New York: Google celebrated Canadian-American physical educator, professor, doctor, and coach Dr. James Naismith on Friday with a unique Doodle.
Naismith invented the game of basketball in 1891.
Born in Ontario, Canada, in 1861, Naismith was a talented athlete at McGill University in Montreal, playing Canadian football, lacrosse, rugby, soccer and gymnastics. After earning a bachelor’s degree in physical education in 1888, Naismith took a job teaching physical education at the YMCA International Training School in Springfield, Massachusetts.
While at the Springfield YMCA, Naismith was tasked with creating an indoor game that would provide the “athletic distraction” for rowdy students during the harsh New England winters. He posted 13 rules of his new game on a bulletin board, and his unenthusiastic class took to the court to give it a shot (or two) on Dec. 21, 1891.
Using a soccer ball, the nine players on each side would pass (not dribble) the ball down court before taking a shot not at a hoop but at a peach basket 10 feet off the floor.
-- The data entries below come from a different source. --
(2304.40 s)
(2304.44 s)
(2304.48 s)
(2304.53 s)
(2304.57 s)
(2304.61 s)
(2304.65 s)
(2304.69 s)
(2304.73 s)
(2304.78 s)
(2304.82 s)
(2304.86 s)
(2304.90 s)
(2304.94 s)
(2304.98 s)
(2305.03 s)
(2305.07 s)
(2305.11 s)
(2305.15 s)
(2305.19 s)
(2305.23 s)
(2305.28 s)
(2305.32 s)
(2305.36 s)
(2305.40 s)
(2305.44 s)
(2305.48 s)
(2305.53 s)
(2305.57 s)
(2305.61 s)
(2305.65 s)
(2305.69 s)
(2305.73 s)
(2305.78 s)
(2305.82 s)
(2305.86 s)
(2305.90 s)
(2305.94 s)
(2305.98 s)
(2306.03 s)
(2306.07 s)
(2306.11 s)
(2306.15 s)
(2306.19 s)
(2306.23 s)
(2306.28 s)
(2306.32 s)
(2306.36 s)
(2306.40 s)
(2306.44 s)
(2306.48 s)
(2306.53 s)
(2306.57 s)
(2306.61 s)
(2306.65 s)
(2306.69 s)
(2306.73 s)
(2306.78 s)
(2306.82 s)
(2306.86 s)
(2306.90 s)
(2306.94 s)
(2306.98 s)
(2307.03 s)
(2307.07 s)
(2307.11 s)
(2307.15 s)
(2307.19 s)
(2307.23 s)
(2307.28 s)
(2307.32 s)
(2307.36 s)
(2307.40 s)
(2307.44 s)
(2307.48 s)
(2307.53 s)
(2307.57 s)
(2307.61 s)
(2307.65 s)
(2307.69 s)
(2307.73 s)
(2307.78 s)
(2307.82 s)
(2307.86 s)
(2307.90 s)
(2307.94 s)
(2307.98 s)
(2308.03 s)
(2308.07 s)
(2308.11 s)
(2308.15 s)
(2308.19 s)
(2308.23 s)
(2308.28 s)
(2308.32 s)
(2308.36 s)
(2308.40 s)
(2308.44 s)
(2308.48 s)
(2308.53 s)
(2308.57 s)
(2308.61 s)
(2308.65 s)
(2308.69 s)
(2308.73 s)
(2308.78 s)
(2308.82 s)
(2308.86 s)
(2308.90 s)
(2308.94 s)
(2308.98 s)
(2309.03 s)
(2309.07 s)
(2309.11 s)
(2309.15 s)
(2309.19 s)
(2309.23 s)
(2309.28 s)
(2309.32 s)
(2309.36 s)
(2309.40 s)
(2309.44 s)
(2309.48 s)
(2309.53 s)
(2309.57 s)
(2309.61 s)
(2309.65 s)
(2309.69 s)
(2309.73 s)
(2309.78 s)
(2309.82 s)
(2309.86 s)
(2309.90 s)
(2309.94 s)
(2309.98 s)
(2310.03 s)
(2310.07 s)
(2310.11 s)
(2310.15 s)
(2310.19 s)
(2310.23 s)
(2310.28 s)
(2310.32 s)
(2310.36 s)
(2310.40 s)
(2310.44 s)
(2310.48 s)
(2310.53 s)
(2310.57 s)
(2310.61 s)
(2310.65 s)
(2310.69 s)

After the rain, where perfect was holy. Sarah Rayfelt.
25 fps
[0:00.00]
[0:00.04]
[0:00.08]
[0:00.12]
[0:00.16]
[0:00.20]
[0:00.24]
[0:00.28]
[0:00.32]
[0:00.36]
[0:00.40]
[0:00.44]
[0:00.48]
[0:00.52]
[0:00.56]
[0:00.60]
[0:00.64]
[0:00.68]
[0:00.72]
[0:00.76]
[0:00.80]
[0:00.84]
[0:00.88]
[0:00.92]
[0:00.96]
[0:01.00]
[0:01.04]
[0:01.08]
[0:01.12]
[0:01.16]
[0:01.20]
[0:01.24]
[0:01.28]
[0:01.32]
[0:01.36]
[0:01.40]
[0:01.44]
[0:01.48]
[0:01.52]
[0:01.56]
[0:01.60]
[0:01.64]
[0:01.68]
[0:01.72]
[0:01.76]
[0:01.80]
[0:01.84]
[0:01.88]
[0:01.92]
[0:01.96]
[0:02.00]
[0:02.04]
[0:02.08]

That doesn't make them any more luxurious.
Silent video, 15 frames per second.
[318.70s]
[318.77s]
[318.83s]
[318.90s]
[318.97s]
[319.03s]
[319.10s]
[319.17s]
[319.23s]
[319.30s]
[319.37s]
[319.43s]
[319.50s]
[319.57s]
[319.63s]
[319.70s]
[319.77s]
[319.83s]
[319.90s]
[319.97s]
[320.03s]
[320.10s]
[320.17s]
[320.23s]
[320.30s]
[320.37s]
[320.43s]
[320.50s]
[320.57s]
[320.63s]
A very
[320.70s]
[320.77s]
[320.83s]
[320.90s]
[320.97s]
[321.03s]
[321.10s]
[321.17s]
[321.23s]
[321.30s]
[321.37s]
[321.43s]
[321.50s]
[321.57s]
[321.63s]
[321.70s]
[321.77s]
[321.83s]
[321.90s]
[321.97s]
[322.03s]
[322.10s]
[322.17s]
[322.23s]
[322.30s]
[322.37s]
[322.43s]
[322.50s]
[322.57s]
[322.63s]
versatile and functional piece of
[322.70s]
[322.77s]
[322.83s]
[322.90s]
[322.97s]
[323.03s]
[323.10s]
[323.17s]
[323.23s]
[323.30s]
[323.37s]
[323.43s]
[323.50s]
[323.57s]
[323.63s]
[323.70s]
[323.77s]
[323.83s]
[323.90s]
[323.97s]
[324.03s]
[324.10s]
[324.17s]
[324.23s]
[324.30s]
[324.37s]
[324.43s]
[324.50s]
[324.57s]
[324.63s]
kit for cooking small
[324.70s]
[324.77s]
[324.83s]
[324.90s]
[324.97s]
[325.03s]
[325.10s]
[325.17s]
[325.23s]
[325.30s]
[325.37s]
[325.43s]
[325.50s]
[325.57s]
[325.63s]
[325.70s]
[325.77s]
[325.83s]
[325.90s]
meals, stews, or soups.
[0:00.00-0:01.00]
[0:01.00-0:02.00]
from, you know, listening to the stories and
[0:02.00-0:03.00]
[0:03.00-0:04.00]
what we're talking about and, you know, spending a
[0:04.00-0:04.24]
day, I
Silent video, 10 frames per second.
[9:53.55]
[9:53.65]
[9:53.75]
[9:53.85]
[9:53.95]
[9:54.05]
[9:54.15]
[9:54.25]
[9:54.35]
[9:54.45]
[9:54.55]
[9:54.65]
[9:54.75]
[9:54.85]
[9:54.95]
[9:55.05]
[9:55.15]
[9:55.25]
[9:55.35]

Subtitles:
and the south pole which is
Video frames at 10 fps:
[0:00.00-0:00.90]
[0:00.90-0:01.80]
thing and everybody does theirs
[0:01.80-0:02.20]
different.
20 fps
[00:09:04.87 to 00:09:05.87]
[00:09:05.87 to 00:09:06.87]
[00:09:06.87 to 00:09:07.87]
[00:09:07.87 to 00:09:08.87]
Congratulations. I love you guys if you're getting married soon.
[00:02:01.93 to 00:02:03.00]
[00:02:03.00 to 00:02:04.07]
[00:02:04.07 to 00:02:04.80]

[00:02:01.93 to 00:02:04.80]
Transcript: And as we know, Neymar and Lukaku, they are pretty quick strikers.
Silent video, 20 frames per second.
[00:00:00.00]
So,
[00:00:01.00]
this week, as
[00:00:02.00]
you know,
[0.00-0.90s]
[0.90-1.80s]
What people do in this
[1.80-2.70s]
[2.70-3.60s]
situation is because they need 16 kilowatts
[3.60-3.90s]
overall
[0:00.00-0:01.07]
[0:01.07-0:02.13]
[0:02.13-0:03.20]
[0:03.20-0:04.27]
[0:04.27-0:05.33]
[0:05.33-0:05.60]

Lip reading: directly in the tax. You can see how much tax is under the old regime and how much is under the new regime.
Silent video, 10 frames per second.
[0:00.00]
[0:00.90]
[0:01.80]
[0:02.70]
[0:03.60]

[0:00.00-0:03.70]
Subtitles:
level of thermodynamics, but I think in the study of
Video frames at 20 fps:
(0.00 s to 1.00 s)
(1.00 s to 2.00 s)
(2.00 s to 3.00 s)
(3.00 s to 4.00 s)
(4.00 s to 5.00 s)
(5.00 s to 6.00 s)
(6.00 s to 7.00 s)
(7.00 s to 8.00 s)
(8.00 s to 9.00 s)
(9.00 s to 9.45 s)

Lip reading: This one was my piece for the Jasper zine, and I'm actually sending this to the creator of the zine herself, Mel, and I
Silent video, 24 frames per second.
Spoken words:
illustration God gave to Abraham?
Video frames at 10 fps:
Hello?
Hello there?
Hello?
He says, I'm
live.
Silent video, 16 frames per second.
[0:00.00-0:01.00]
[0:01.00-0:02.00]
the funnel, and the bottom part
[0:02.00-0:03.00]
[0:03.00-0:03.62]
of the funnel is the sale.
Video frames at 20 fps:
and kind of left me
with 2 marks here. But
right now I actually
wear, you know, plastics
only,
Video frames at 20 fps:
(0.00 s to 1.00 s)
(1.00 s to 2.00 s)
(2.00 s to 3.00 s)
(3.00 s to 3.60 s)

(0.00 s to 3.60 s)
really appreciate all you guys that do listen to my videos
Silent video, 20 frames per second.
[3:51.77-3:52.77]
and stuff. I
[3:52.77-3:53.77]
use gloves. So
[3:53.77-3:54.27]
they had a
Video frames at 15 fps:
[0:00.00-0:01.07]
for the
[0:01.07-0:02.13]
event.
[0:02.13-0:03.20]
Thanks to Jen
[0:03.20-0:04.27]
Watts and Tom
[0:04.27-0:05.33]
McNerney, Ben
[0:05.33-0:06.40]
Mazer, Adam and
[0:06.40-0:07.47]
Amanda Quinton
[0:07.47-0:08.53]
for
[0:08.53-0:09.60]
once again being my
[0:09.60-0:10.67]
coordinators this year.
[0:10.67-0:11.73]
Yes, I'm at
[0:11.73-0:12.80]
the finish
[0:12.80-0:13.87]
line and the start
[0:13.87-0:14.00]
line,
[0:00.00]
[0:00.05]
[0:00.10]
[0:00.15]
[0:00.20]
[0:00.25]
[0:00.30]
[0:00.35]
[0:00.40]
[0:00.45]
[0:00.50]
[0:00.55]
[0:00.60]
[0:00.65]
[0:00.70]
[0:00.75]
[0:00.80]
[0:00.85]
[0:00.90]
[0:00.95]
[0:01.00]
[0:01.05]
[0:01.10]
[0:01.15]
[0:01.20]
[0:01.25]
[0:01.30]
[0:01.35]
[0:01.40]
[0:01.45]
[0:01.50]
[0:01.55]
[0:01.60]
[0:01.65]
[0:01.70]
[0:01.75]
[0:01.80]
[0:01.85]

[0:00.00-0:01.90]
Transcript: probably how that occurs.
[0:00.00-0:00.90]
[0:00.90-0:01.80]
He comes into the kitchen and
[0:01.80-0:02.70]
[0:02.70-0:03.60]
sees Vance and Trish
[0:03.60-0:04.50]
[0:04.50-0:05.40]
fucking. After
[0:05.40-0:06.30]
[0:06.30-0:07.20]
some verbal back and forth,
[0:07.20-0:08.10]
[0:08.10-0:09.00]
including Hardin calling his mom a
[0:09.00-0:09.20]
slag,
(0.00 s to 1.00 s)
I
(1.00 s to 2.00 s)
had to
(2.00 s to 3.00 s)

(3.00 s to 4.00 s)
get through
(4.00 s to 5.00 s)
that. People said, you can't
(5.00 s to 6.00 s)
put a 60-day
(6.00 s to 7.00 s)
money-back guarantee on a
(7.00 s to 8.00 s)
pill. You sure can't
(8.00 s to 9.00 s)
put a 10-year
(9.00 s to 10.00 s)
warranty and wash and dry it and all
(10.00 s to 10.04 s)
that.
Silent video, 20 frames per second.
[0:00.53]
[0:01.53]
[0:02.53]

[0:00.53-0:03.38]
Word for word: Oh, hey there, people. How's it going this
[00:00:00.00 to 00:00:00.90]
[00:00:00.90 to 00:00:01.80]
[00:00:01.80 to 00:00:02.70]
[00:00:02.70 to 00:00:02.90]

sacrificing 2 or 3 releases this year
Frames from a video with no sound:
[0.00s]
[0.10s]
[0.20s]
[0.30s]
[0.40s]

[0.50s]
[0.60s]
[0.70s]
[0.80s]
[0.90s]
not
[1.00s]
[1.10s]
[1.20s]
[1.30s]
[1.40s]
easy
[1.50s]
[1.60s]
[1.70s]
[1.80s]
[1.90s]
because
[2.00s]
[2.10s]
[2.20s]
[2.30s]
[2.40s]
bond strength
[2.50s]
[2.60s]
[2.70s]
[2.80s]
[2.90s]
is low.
The game of “Basket ball” was born. The inventor declined suggestions to call his new sport “Naismith ball,” and by 1893, its popularity began to spread internationally through the YMCA movement.
Naismith was a strong opponent of segregation and strove to improve racial relations. And though he couldn’t get Black players on the KU varsity basketball team, he did help Black students win access to the school’s formerly all-white swimming pool.
Naismith retired from the university in 1937 and died two years later at the age of 78, of a brain hemorrhage.
The NBA’s Hall of Fame, located in Springfield, Massachusetts, is named in his honor. The game he invented is now played in nearly 200 countries around the world.